Bisnis.com, JAKARTA – Pelemahan pasar saham Jepang berlanjut pada perdagangan hari ini, Senin (17/2/2020), pascarilis laporan pertumbuhan ekonomi yang mengecewakan sehingga menambah kekhawatiran soal resesi di tengah meluasnya wabah virus corona (Covid-19).
Berdasarkan data Bloomberg, indeks Topix berakhir di level 1.687,77 dengan pelemahan 0,89 persen atau 15,10 poin dari level penutupan perdagangan sebelumnya.
Pada perdagangan Jumat (14/2/2020), Topix berakhir di posisi 1.702,87 dengan koreksi 0,60 persen atau 10,21 poin, penurunan hari kelima berturut-turut.
Sejalan dengan Topix, indeks Nikkei 225 ditutup di level 23.523,24 dengan pelemahan 0,69 persen atau 164,35 poin, setelah berakhir di level 23.687,59 dengan koreksi 0,59 persen pada Jumat (14/2).
Dari 225 saham yang diperdagangkan pada indeks Nikkei pada Senin (17/2), 46 saham berhasil menguat, 168 saham melemah, dan 11 saham lainnya stagnan.
Saham Fast Retailing Co. Ltd. dan Advantest Corp. yang masing-masing terkoreksi 1,51 persen dan 2,55 persen menjadi penekan utama pelemahan Nikkei 225 hari ini.
Dilansir dari Bloomberg, ekonomi Jepang dinyatakan mengalami penurunan terburuk dalam lebih dari lima tahun akibat terdampak kenaikan pajak penjualan dan lesunya permintaan.
Produk Domestik Bruto (PDB) Negeri Sakura menyusut dengan laju tahunan 6,3 persen pada kuartal IV/2019 atau tiga bulan yang berakhir hingga Desember 2019 dari kuartal sebelumnya, menurut estimasi pendahuluan Kantor Kabinet Jepang yang dirilis Senin (17/2/2020).
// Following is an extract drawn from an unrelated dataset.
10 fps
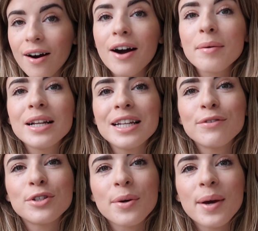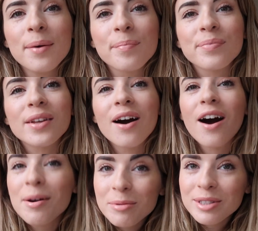I'm going to leave you to it.
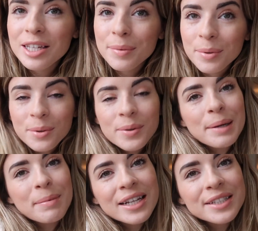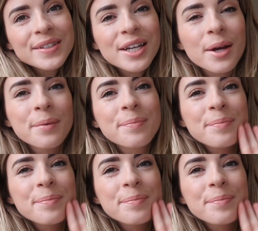I will see you all in my next video.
Sementara itu, provinsi Hubei China, pusat penyebaran virus corona, melaporkan 1.933 kasus baru pada Senin (17/2/2020). Pemerintah Amerika Serikat (AS) mengevakuasi sejumlah penumpang dari kapal pesiar Diamond Princess di Jepang, di mana 355 orang dikonfirmasikan terinfeksi virus mematikan tersebut.
“Dengan virus menyebar di Jepang, ada rasa takut jumlah kasus berpotensi meningkat lebih lanjut,” ujar Norihiro Fujito, kepala strategi investasi di Mitsubishi UFJ Morgan Stanley Securities Co.
“Ada kemungkinan risiko penurunan untuk prospek ekonomi dan laba perusahaan akan tumbuh. Jika PDB negatif untuk periode Januari-Maret, resesi akan menghantui,” tambahnya.